_What needs to be done:_ The copy you give must match the lines from the top of the data through the line containing "[0:08.00-0:08.17]" exactly, and it must hold no pictures.

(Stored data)
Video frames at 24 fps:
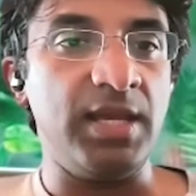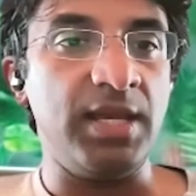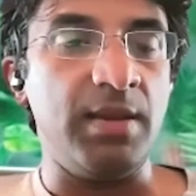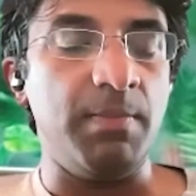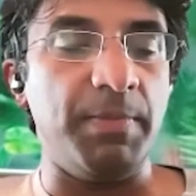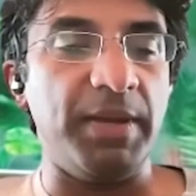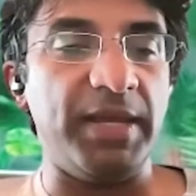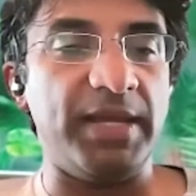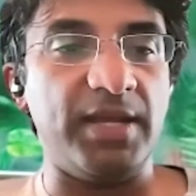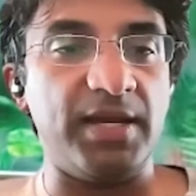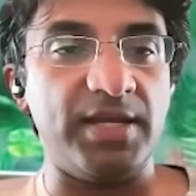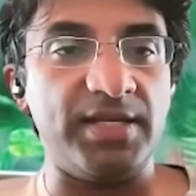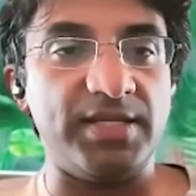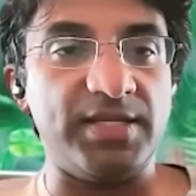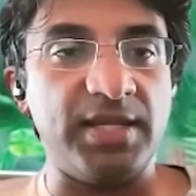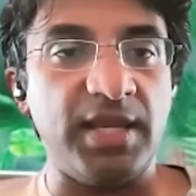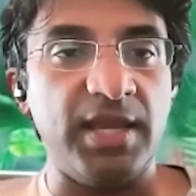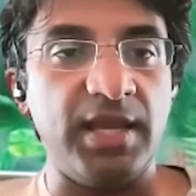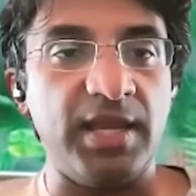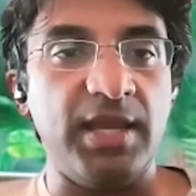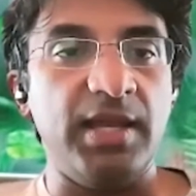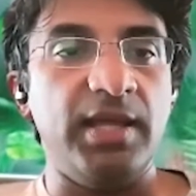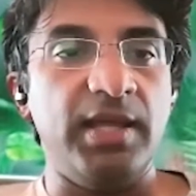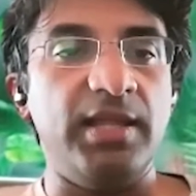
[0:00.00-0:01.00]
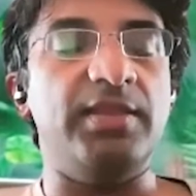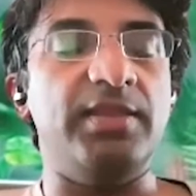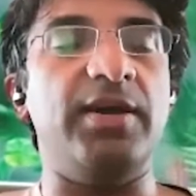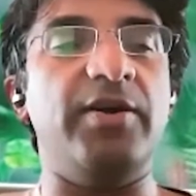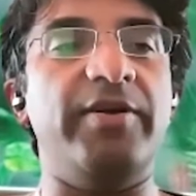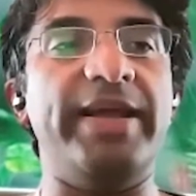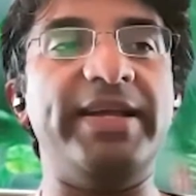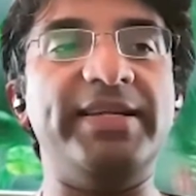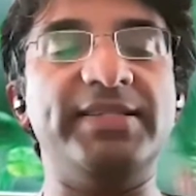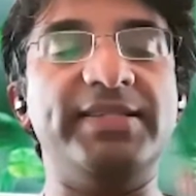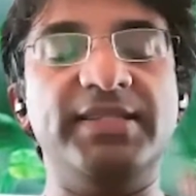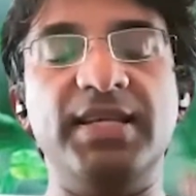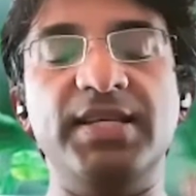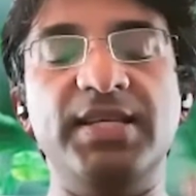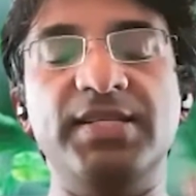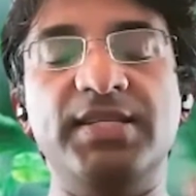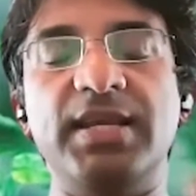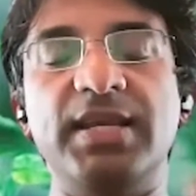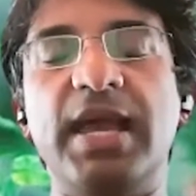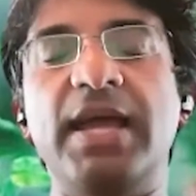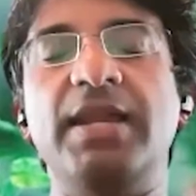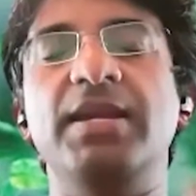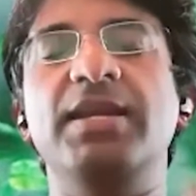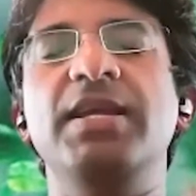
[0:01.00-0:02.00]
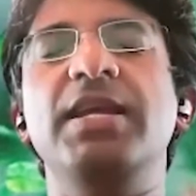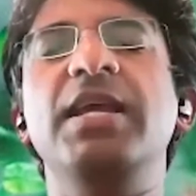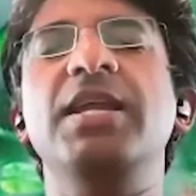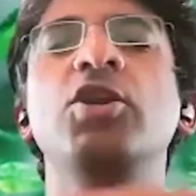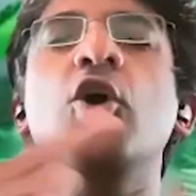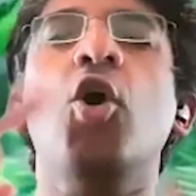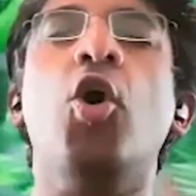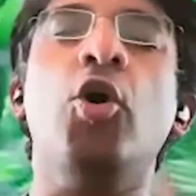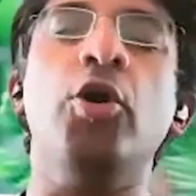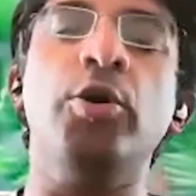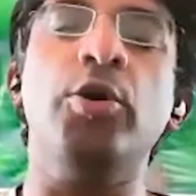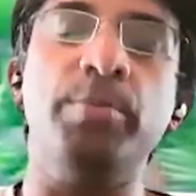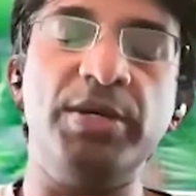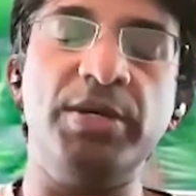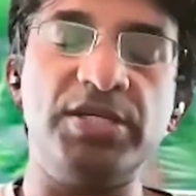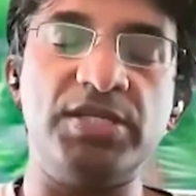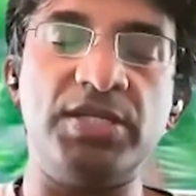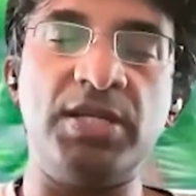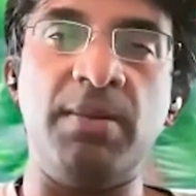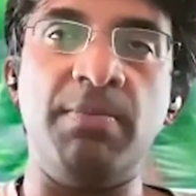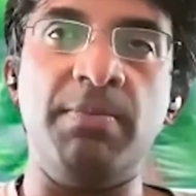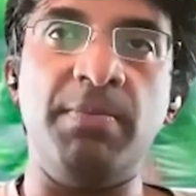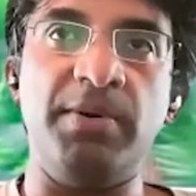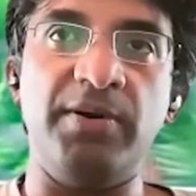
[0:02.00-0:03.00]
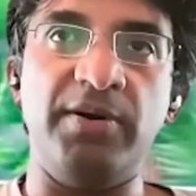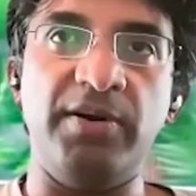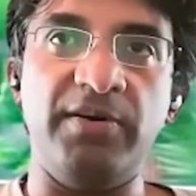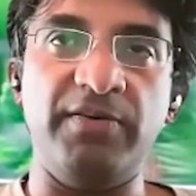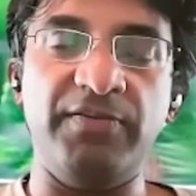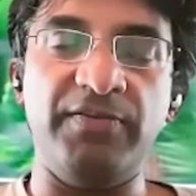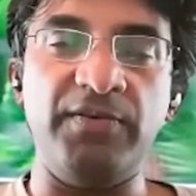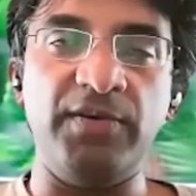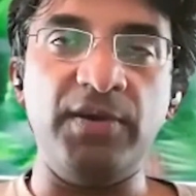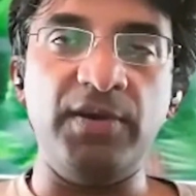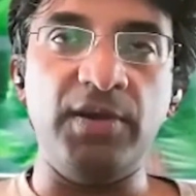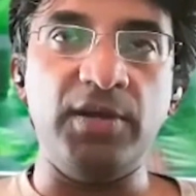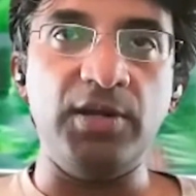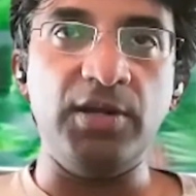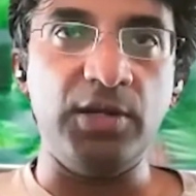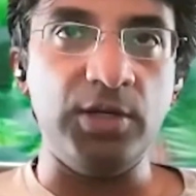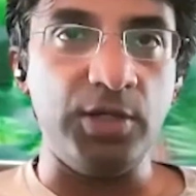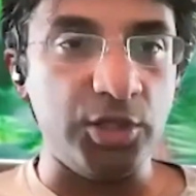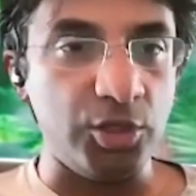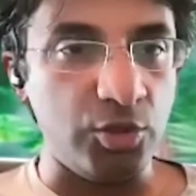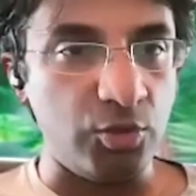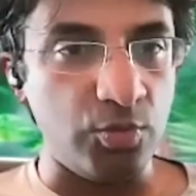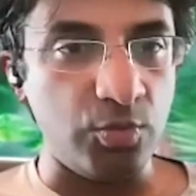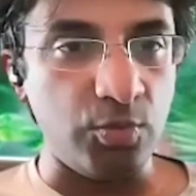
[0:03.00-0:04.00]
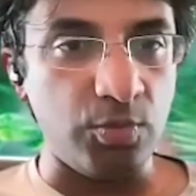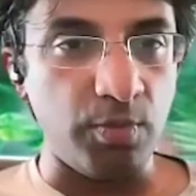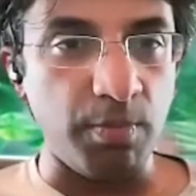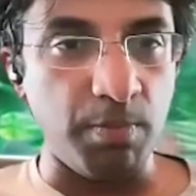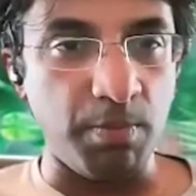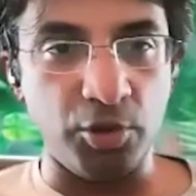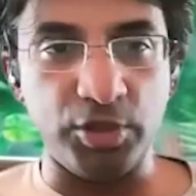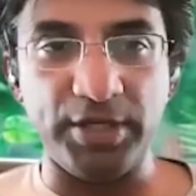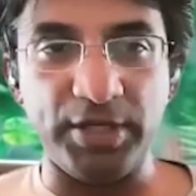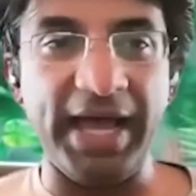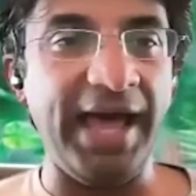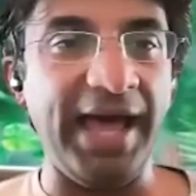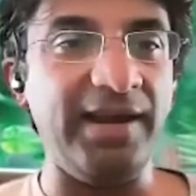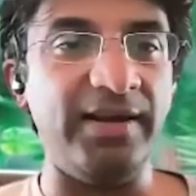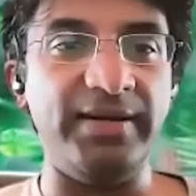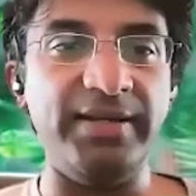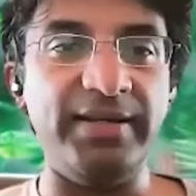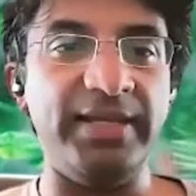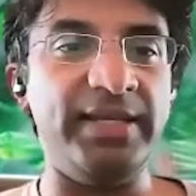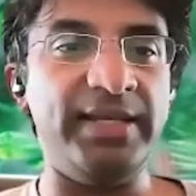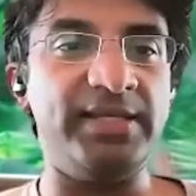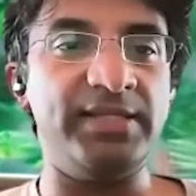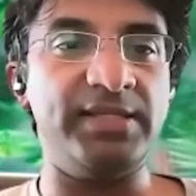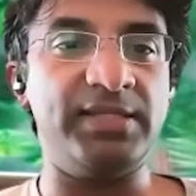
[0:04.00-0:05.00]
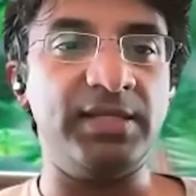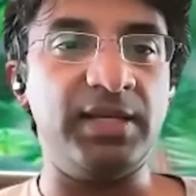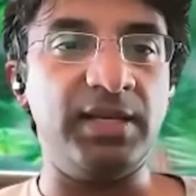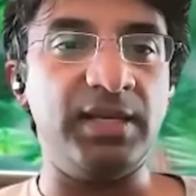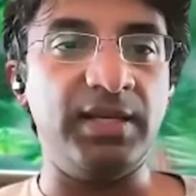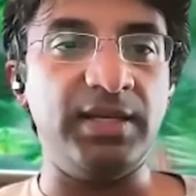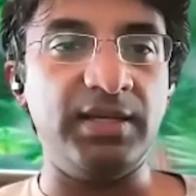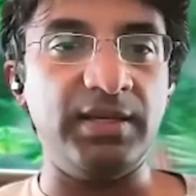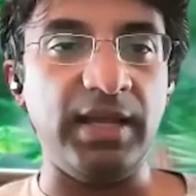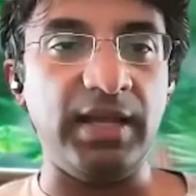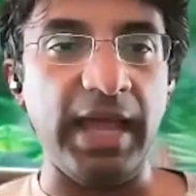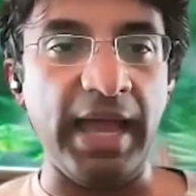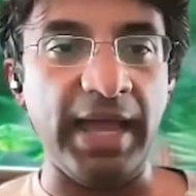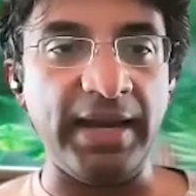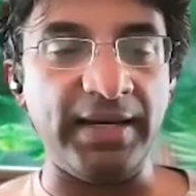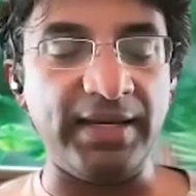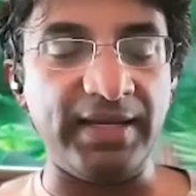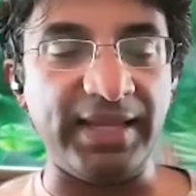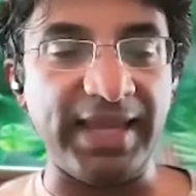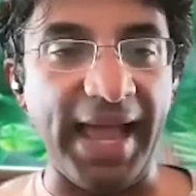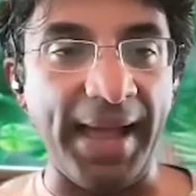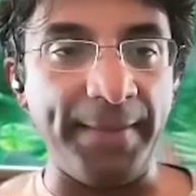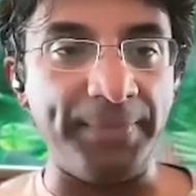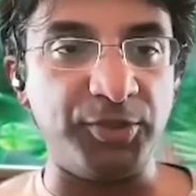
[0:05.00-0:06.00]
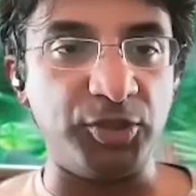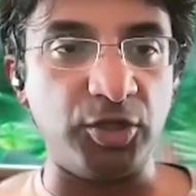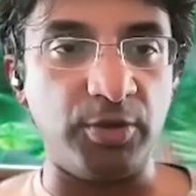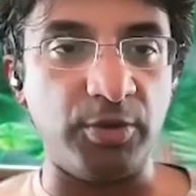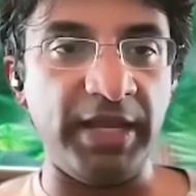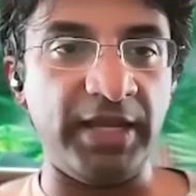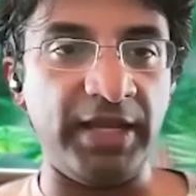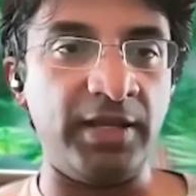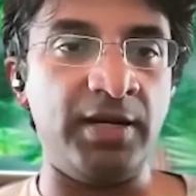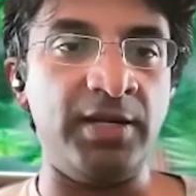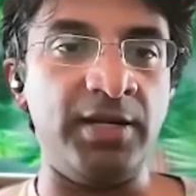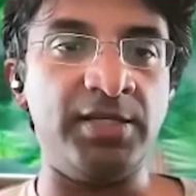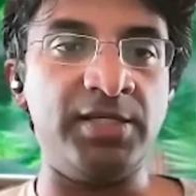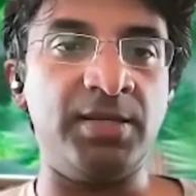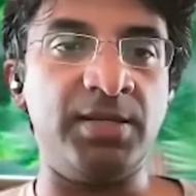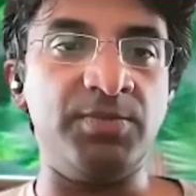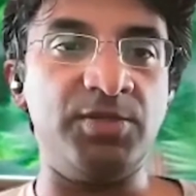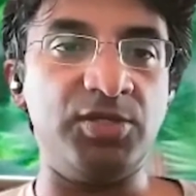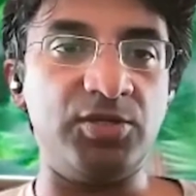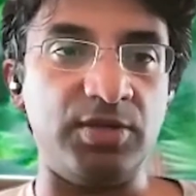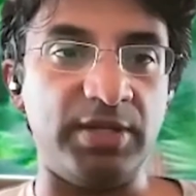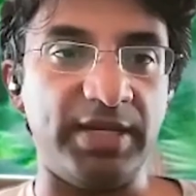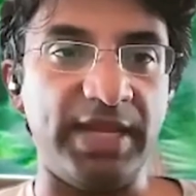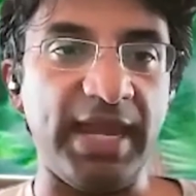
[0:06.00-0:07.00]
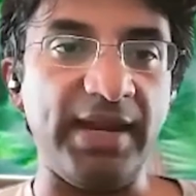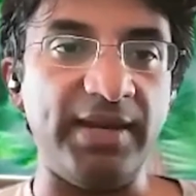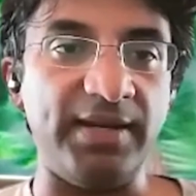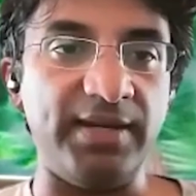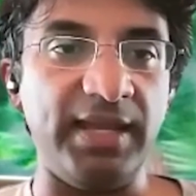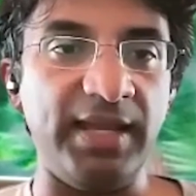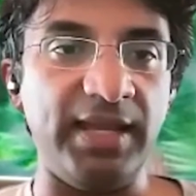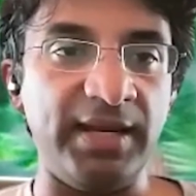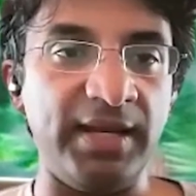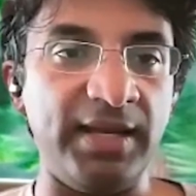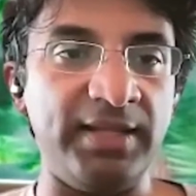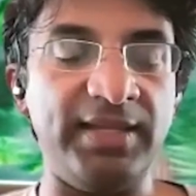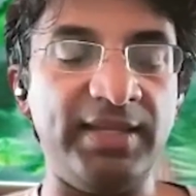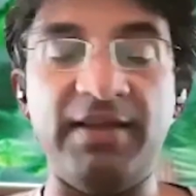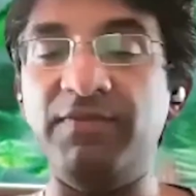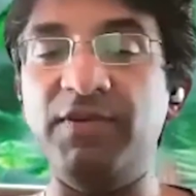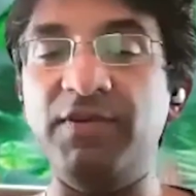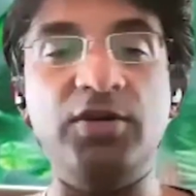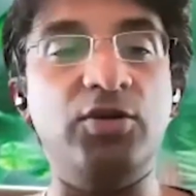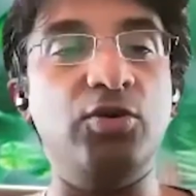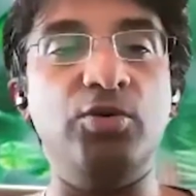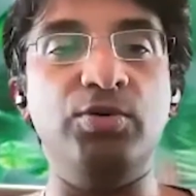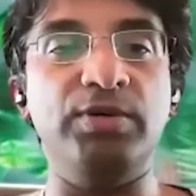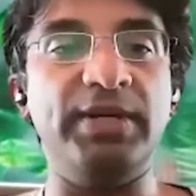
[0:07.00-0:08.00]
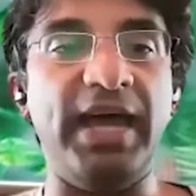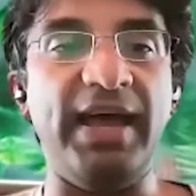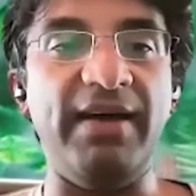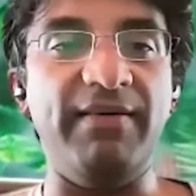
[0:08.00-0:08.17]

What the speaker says: because there exists an enormous number of new modalities and capture mechanisms to get data that we don't have.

_Response for this exercise:_
Video frames at 24 fps:
[0:00.00-0:01.00]
[0:01.00-0:02.00]
[0:02.00-0:03.00]
[0:03.00-0:04.00]
[0:04.00-0:05.00]
[0:05.00-0:06.00]
[0:06.00-0:07.00]
[0:07.00-0:08.00]
[0:08.00-0:08.17]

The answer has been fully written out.